- **Work to be completed**
Although the entries contain pictures, only their words should be duplicated exactly.

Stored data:

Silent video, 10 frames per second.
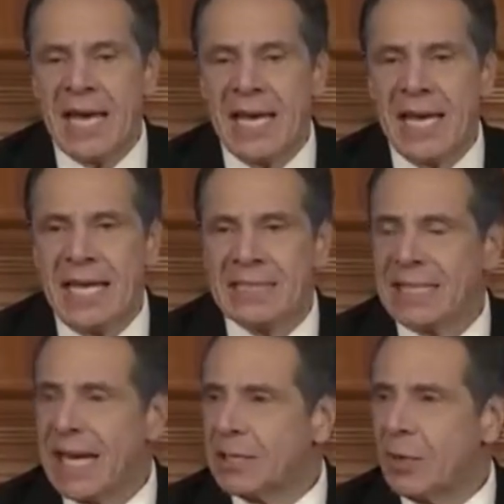It's
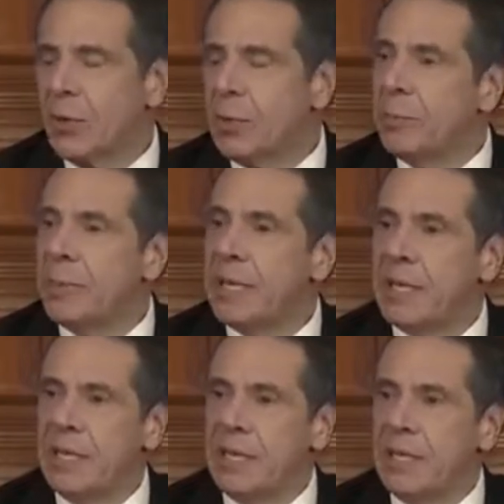not going to
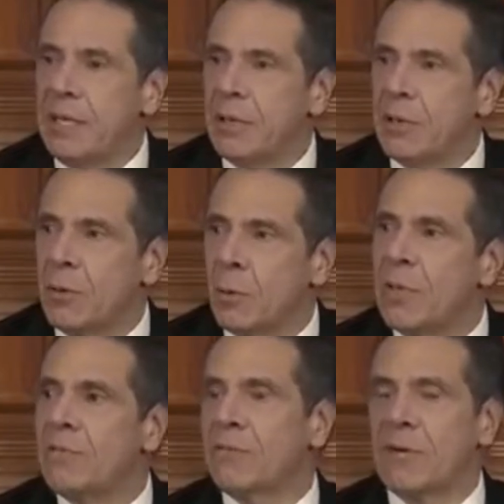be
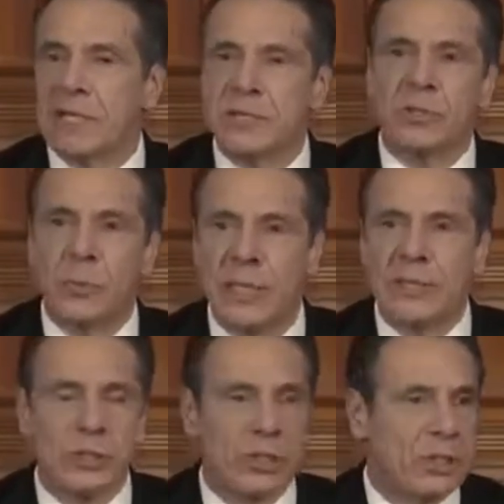we flick a
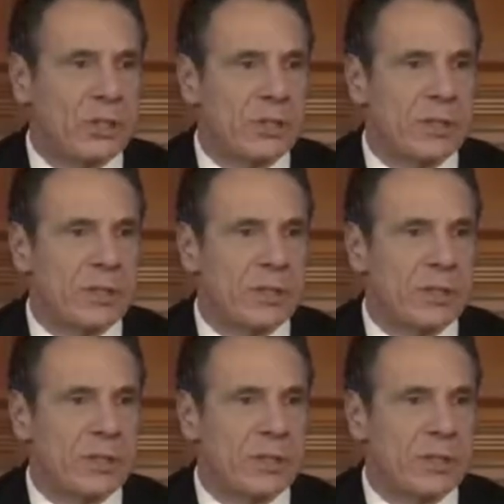switch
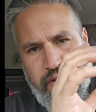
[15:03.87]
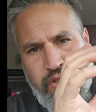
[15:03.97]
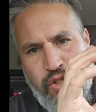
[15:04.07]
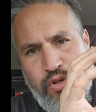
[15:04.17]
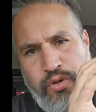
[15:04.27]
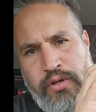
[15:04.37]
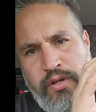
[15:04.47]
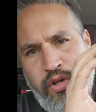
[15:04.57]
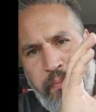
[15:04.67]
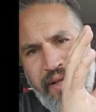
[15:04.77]
to
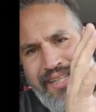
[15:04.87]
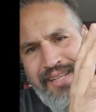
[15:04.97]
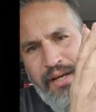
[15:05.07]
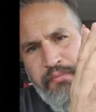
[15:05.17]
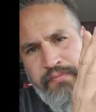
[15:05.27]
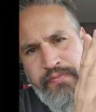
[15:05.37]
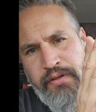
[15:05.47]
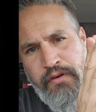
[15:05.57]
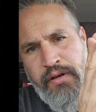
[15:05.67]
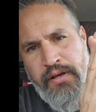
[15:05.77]
your playtime,
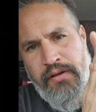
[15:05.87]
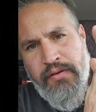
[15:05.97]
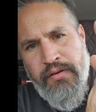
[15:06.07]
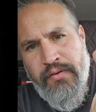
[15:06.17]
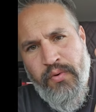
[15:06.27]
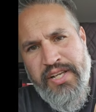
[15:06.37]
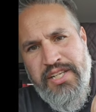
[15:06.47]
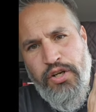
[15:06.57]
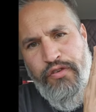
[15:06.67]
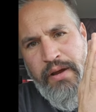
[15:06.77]
raising
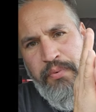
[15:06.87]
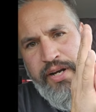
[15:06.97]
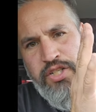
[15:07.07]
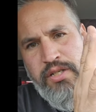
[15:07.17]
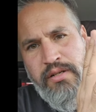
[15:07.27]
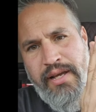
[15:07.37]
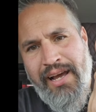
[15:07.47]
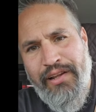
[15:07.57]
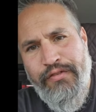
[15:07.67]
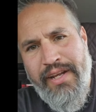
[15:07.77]
your vibration,
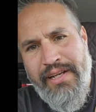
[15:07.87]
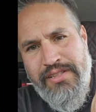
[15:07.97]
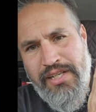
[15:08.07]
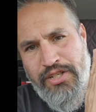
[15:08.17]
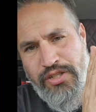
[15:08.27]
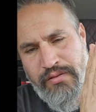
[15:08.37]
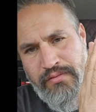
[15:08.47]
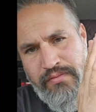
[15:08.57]
elevating session.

- **Task output**
Silent video, 10 frames per second.
It's
not going to
be
we flick a
switch
[15:03.87]
[15:03.97]
[15:04.07]
[15:04.17]
[15:04.27]
[15:04.37]
[15:04.47]
[15:04.57]
[15:04.67]
[15:04.77]
to
[15:04.87]
[15:04.97]
[15:05.07]
[15:05.17]
[15:05.27]
[15:05.37]
[15:05.47]
[15:05.57]
[15:05.67]
[15:05.77]
your playtime,
[15:05.87]
[15:05.97]
[15:06.07]
[15:06.17]
[15:06.27]
[15:06.37]
[15:06.47]
[15:06.57]
[15:06.67]
[15:06.77]
raising
[15:06.87]
[15:06.97]
[15:07.07]
[15:07.17]
[15:07.27]
[15:07.37]
[15:07.47]
[15:07.57]
[15:07.67]
[15:07.77]
your vibration,
[15:07.87]
[15:07.97]
[15:08.07]
[15:08.17]
[15:08.27]
[15:08.37]
[15:08.47]
[15:08.57]
elevating session.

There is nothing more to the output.